Ms. Lux’s family letters were copied by Julia Evans in 2014, and Julia Evans copied letters from Julia Evans in 2014. Lower case, irregular spelling and grammar make it difficult to read.

Newspapers also reported on the epidemic, and reports across the United States showed that officials’ reactions to the spread of the flu were sporadic.

In Hamilton, Montana,

According to reports, in late December 1918, the one-month city-wide shutdown was cancelled, just in time for the opening of churches and cinemas on Christmas Day.

In Lodi, California, “because of the flu here, even though businesses say that holiday business is good, Christmas celebrations have been greatly reduced”

On Christmas Eve. "There will be no municipal trees this year."

Soon after Christmas, the Chicago Guardian published a report about families gathering in Illinois for family visits or church services. Notices about people who got sick or died of the flu were scattered in the report.

This year, with the increase in coronavirus cases and health professionals

Ms. Lux, who is related to the vacation trip, plans to stay

. But her family letter a century ago mentioned gatherings and graves.

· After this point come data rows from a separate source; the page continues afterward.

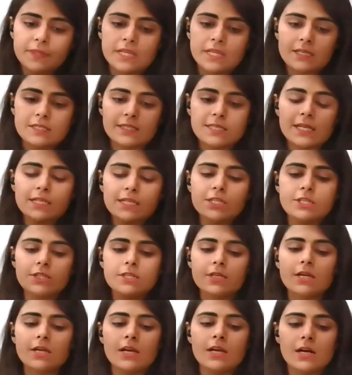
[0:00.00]
Such
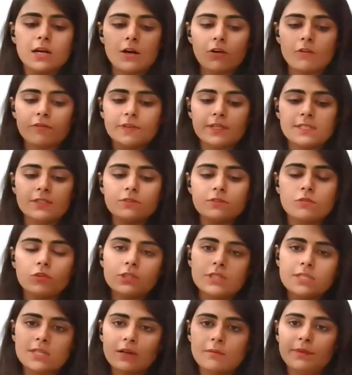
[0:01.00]
offense
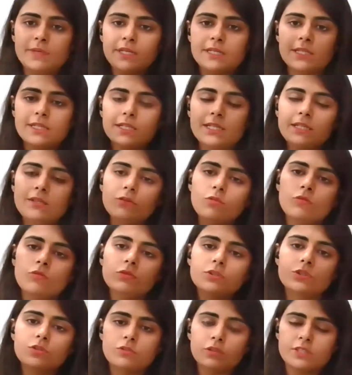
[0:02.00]
was committed in
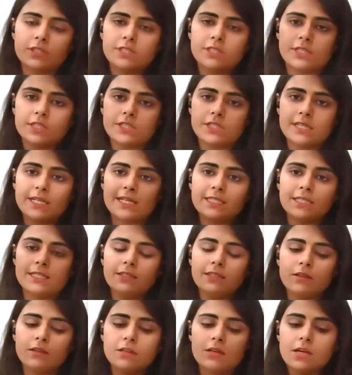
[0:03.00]
whose jurisdiction, as
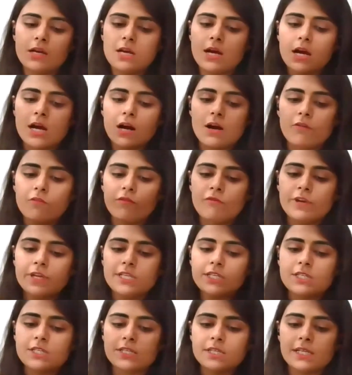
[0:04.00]
in
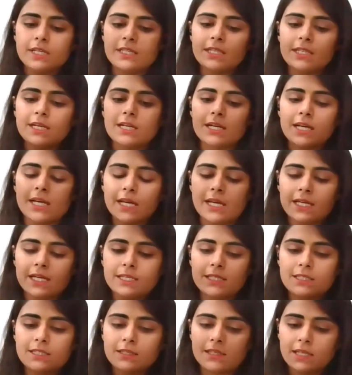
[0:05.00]
which in the
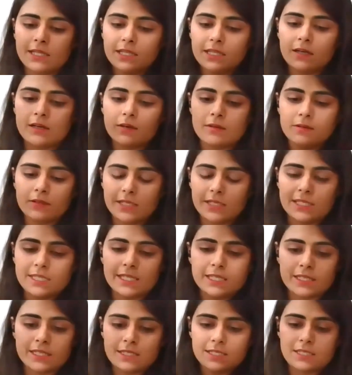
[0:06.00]
case, in
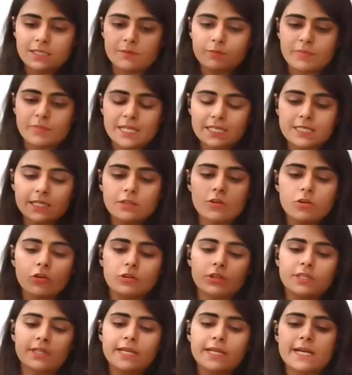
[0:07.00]
this present
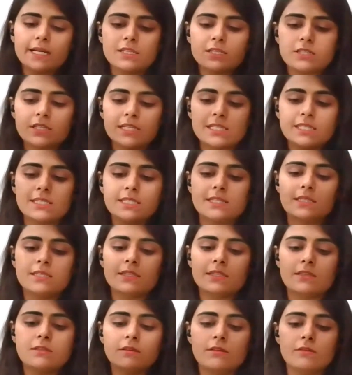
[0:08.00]
context, is
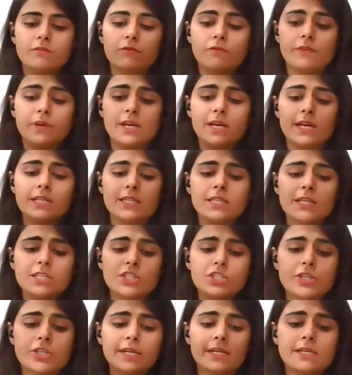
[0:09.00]
where the
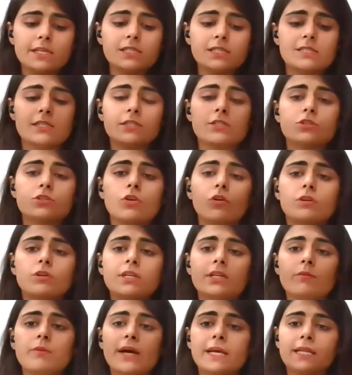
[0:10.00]
check is
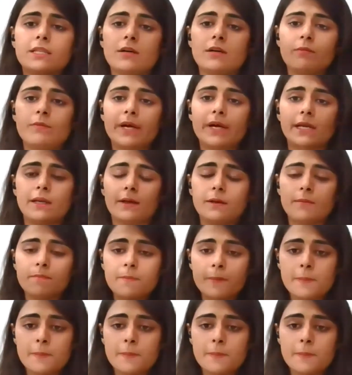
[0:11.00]
dishonored by the bank.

A relative, John Tinti, wrote in February 1919: “I spent three weeks busy with my neighbor’s housework and buried the dead. This winter, I fired more people in my life than before. . It's really bad."

Another relative, Margaret Hamilton, wrote that she was dying. She said in a letter in March 1919: "My heart hardly wants to work. My lips and nails are purple." "It must be passing soon."

Ms. Lux was the most impressed with great-grandmother Rebecca Tinti. Her letter stated that he had traveled many times to take care of critically ill friends and neighbors. Ms. Lukes said: "This lady is actually the Florence Nightingale from Adele County."

Therefore, on a windy day in April (the same month, the global coronavirus death toll exceeded 200,000), Ms. Lux drove about 60 miles from Lidderdale to Casey, Iowa, to see Look at the place where Ms. Tindy was buried, which was nearly 90 years ago.

The tomb is easy to find in a small cemetery on the top of the mountain. Ms. Lux said: "I thought,'For decades, no one has put anything on these graves.'"

She put a bunch of silk flowers before she drove home.